A primeira sequência
apresenta, como de costume, os protagonistas, mas vai além! Há um elefante na
sala, ou seja, há algo urgente e muito importante que não podemos ver e que
demanda coragem e prudência para falar sobre: transtornos mentais são reais e
muito mais comuns do que geralmente gostamos de admitir. Muitas obras tocam no
assunto, mas nem todas fazem isso de uma forma segura, haja vista a repercussão
da série 13 Reasons Why.
Jennifer
Niven, escritora do livro no qual Por Lugares Incríveis foi baseado, assina o roteiro ao lado Liz Hannah e o resultado é muito mais
do que um simples romance.
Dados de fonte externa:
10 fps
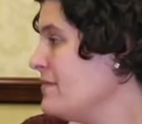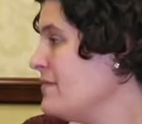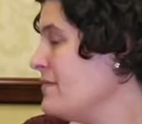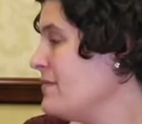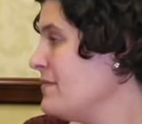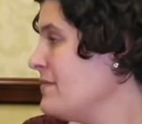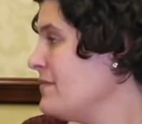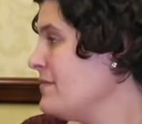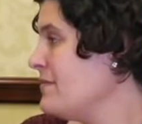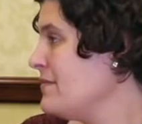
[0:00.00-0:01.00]

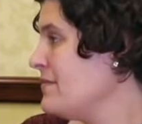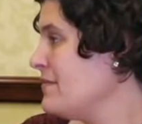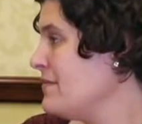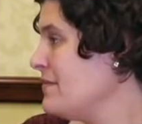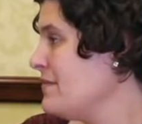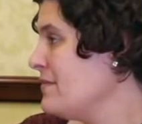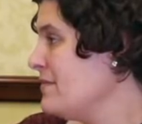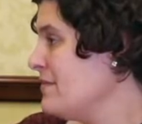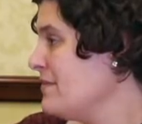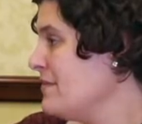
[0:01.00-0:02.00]

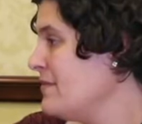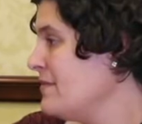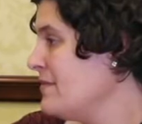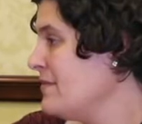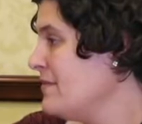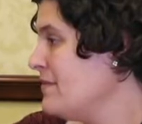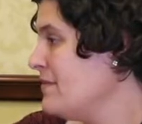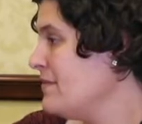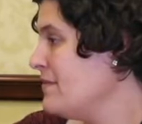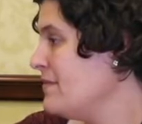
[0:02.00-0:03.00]

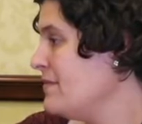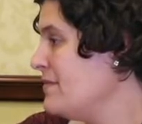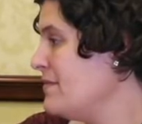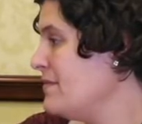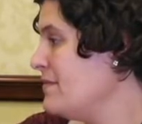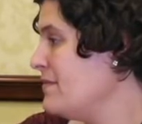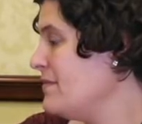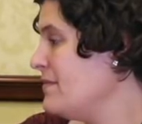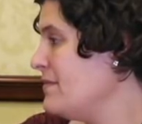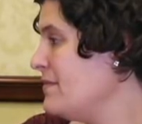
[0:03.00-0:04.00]

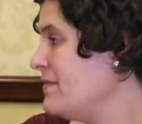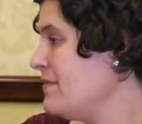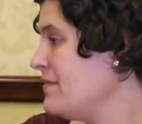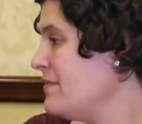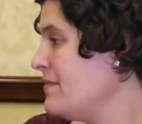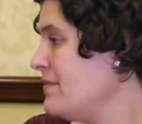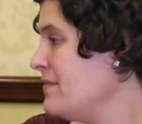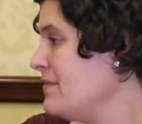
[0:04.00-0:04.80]
No words are spoken by the person on screen.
Essa não é uma história de amor no sentido de
acompanhar os altos e baixos de uma relação amorosa, mas sim sobre o que
significa de fato relacionar-se com alguém, seja romanticamente ou não.
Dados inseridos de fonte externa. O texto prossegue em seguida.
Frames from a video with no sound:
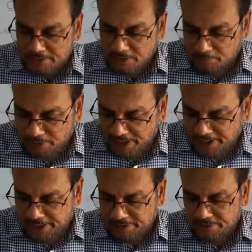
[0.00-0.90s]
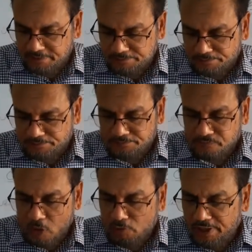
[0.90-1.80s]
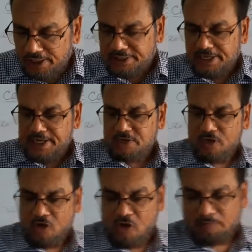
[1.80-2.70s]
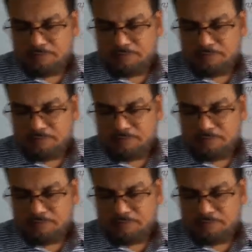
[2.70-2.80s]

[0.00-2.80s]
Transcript: The plane will take off.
A história contada em Por Lugares Incríveis não
necessariamente precisaria ser um romance, mas utilizar a paixão acaba sendo
uma forma de aproximar personagens de uma maneira intensa e rápida. As outras
relações (de onde pode vir o apoio para as pessoas que têm transtornos mentais)
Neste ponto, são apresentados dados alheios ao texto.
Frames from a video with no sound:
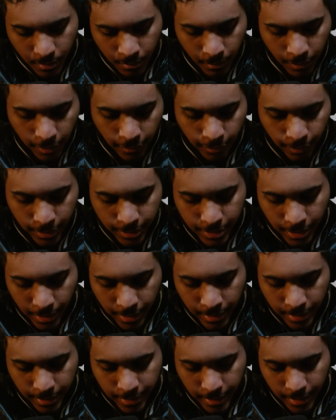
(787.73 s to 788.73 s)
But if we're
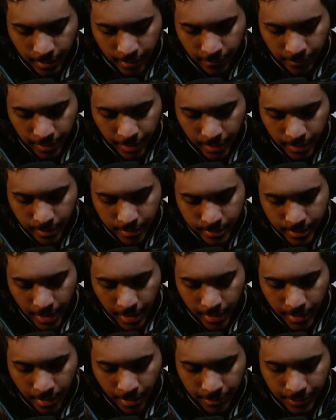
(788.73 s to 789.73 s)
starting to think of like
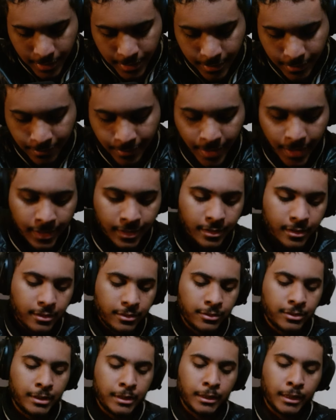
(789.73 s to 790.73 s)
taking out this event,
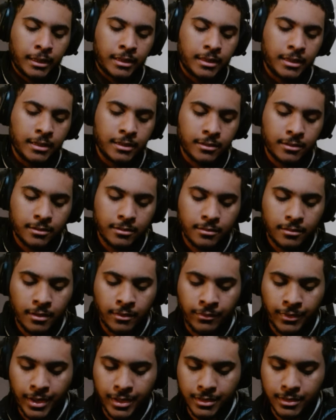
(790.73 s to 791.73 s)
these
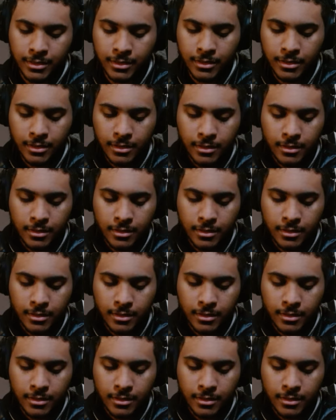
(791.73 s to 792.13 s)
events,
não são excluídas do roteiro: família, amigos, contatos sociais e auxílio
profissional estão presentes e todos eles têm em igual intensidade a potência
de serem construtivos ou destrutivos, sendo a família de Finch (Justice Smith) o principal exemplo
disso: enquanto a irmã representa uma relação familiar positiva, o pai é a
própria origem do trauma.
Desenvolvimento
Finch é a personificação
de uma necessidade humana: um laço verdadeiro. O convite à reflexão é imediato:
das pessoas ao seu redor, quantas estão dispostas a compartilhar sua vida nos
seus piores momentos? Claro que qualquer pessoa com um mínimo de empatia faria
o possível para evitar que alguém pulasse da ponte. Ficar com essa pessoa até
que ela se recupere, no entanto, demanda muito mais do que um único ato de
compaixão.
Qualquer relação mais
profunda demanda compromisso e responsabilidade. Importar-se com alguém é muito
mais do que perguntar se a pessoa está bem. É preciso entender que transtornos mentais
não só são reais, como podem ser fatais. Somente dizer que tudo vai ficar bem,
ainda que seja uma verdade na maioria dos casos, tem o mesmo poder de efeito
que um chá de camomila diante de uma tuberculose.
Ainda que lembre o
indigesto Um Amor Para Recordar (Adam Shankman, 2002), Por Lugares Incríveis percorre o
caminho do conto de fadas por um viés diferente. Enquanto muitos romances criam
histórias irreais, de grandes gestos de amor que são difíceis ou, às vezes,
impossíveis de serem reproduzidos na vida real, criando frustrações intensas na
vida de muitos espectadores, o filme da Netflix
tem uma lição a ensinar: em cada relação verdadeira há uma potência de
conto de fadas.
Finch não é o príncipe
encantado de Violet (Elle Fanning),
mas sim a pessoa que teve a disposição de mostrar a ela que é possível ver o
mundo de outros modos e nada disso é mostrado de uma forma clichê. Assim como
em Divertida Mente (Pete Docter, 2015), o roteiro mostra
que a tristeza é parte essencial do ser humano e, quando há qualquer espécie de
desequilíbrio emocional, a relação com o outro é essencial para que nos
recuperemos. O filme usa a ficção como muito mais do que um lembrete, é um
alerta de que somos animais sociais. Afinal, como pensar o eu sem pensar no
outro?
Por
Lugares Incríveis não é um filme perfeito (é quase cômico
todo o merchandising de papelaria inserido até mesmo em diálogos). Por outro
lado, é importante lembrar que um filme não precisa ser uma obra-prima
inestimável para tocar os espectadores, porque arte não é meramente técnica.
Não é preciso ser rebuscado para gerar mudanças.